_Exercise prompt_
The records below are to be reproduced exactly, and no picture should appear in the copy.

Records excerpted from a collection

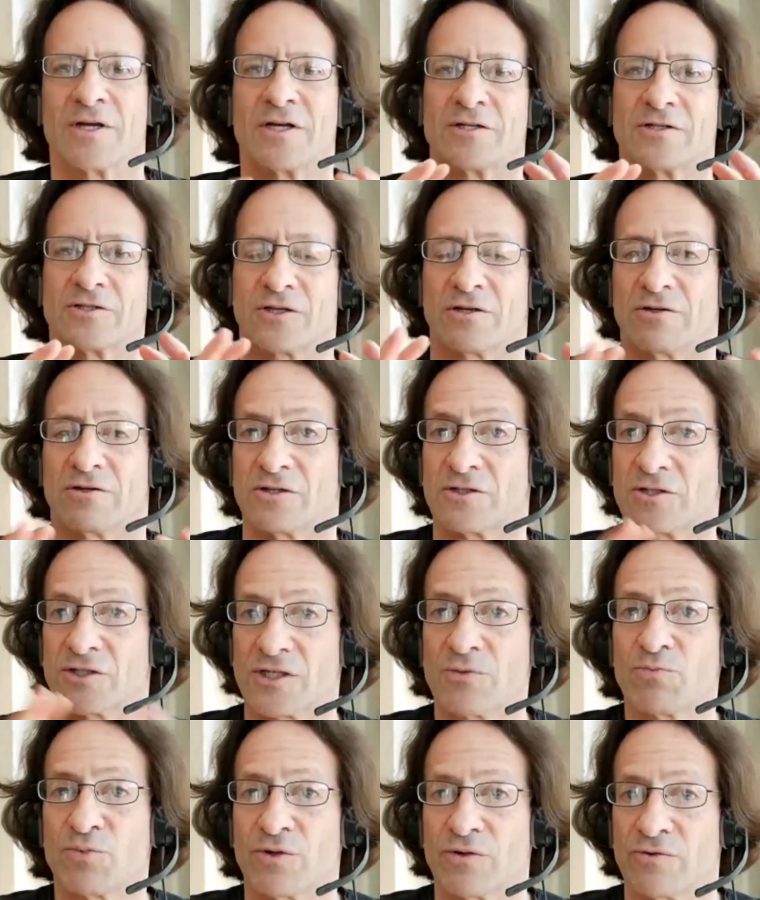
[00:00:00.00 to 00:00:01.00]
So the
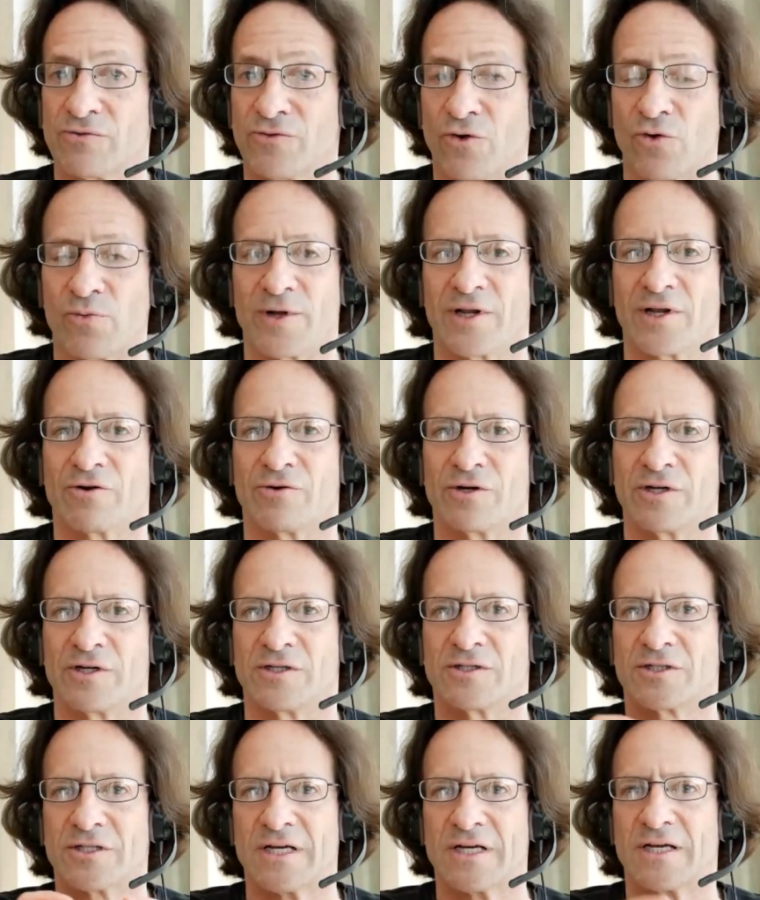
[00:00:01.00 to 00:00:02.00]
simple formula
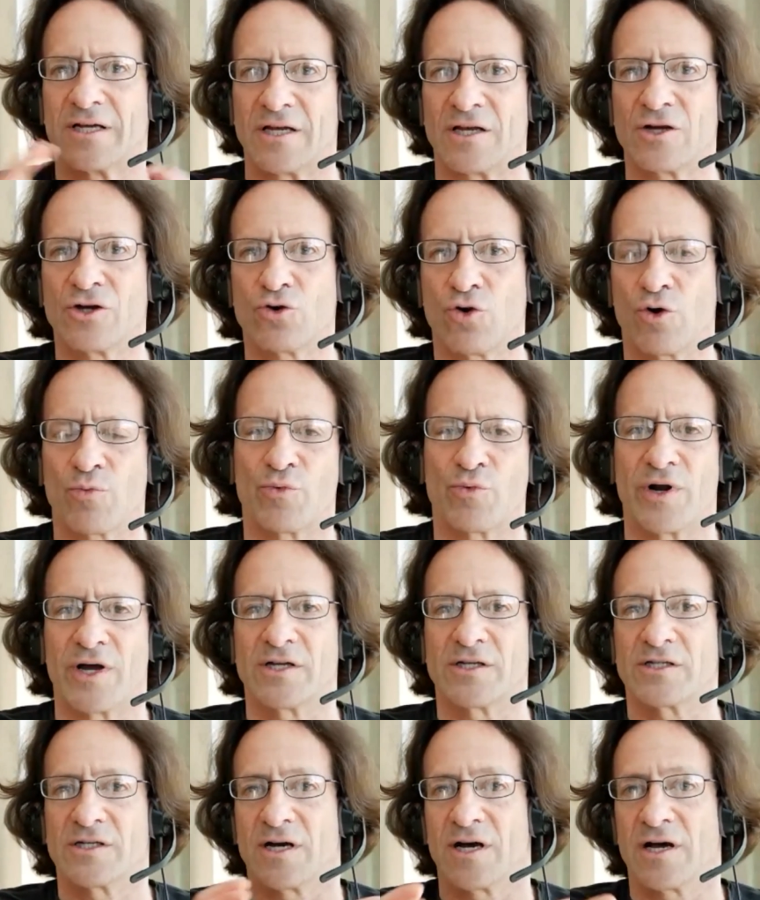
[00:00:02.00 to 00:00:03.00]
is
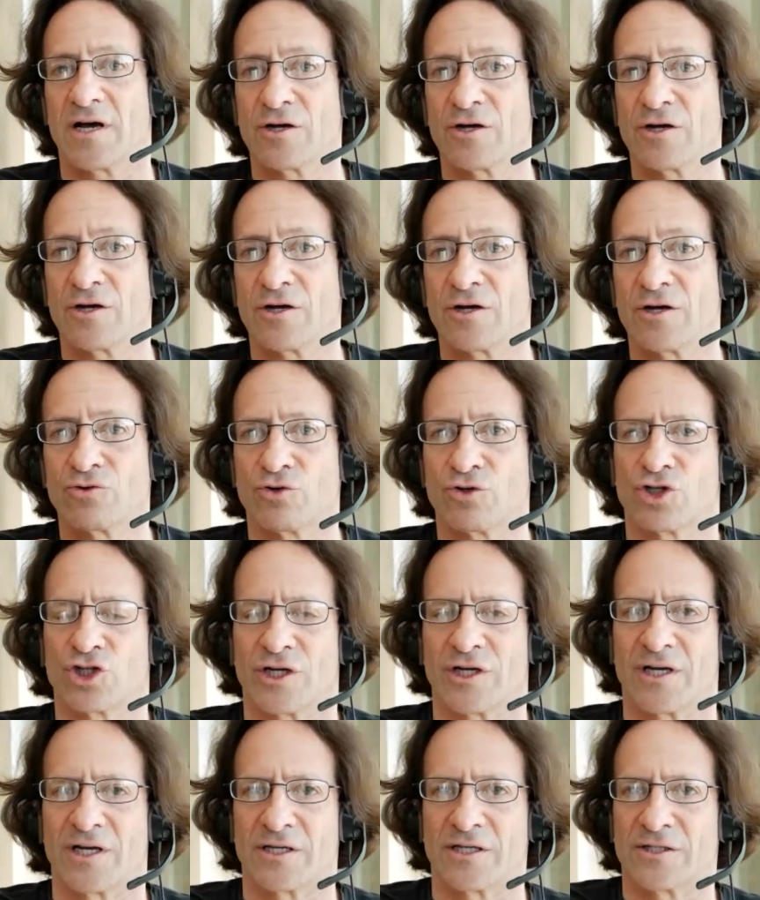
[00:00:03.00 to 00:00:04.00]
incorporate 100
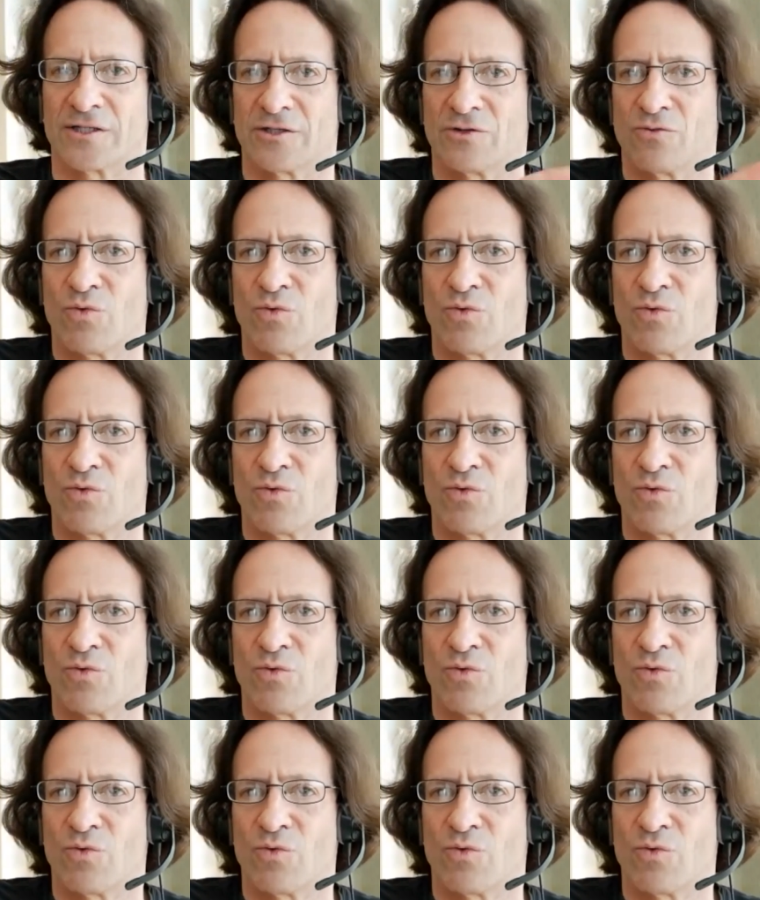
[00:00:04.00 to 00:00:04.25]
shares,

_Answer to this exercise_
[00:00:00.00 to 00:00:01.00]
So the
[00:00:01.00 to 00:00:02.00]
simple formula
[00:00:02.00 to 00:00:03.00]
is
[00:00:03.00 to 00:00:04.00]
incorporate 100
[00:00:04.00 to 00:00:04.25]
shares,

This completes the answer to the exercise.